Paapa - ಪಾಪ

 



Paapa

There is a word the heart speaks
long before the tongue learns it —
paapa
a small syllable of softness,
a widening of breath,
a hand that loosens its fist
without being asked.

A calf stands trembling
in the roar of a busy street,
and something within us leans forward —
paapa, we whisper,
not out of sorrow,
but out of a quiet wish
that the world be gentler to the small
and the unsure.

What if this became our way of seeing?
Not judgment first,
not the sharpened edge of reaction,
but a thin veil of tenderness
laid across the moment.

When someone falters,
when a word lands wrong,
when a mistake spills into the day —
paapa, we could murmur,
and suddenly the weight shifts,
anger loses its authority,
and kindness becomes the truer instinct.

For life is a long procession
of beings trying, failing, learning,
all of us calves in some unseen traffic,
startled by noise we do not yet understand.
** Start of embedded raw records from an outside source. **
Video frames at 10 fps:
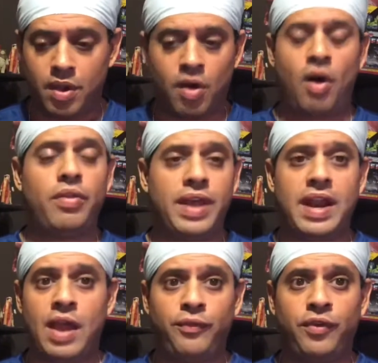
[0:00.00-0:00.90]
all that
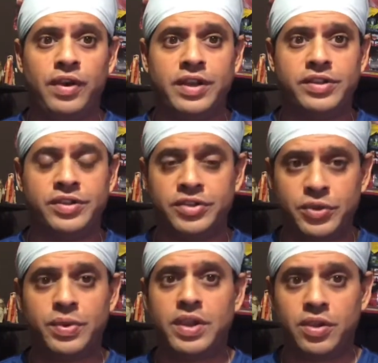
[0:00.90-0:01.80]
effort into
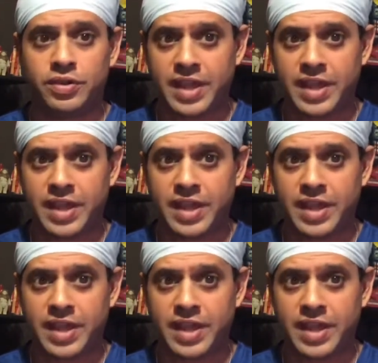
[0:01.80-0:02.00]
doing your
If we could hold one another
with this simple generosity —
seeing the frightened child
behind each grown face,
the quiver beneath each brave word,
the longing beneath each harshness —
then paapa becomes a philosophy,
a way of walking through the world
without hardening.

May we learn this gentleness —
to meet each moment
with the soft lamp of understanding,
to let compassion interrupt our certainties,
and to allow grace to be
our first, not last, response.

For the world does not need
more correctness;
it needs more kindness.
And sometimes,
all kindness needs
is one small word
spoken from the heart —
paapa.

Comments

  1. Excellent! The last stanza is the clincher. I loved the sentence “ walking through the world without hardening”.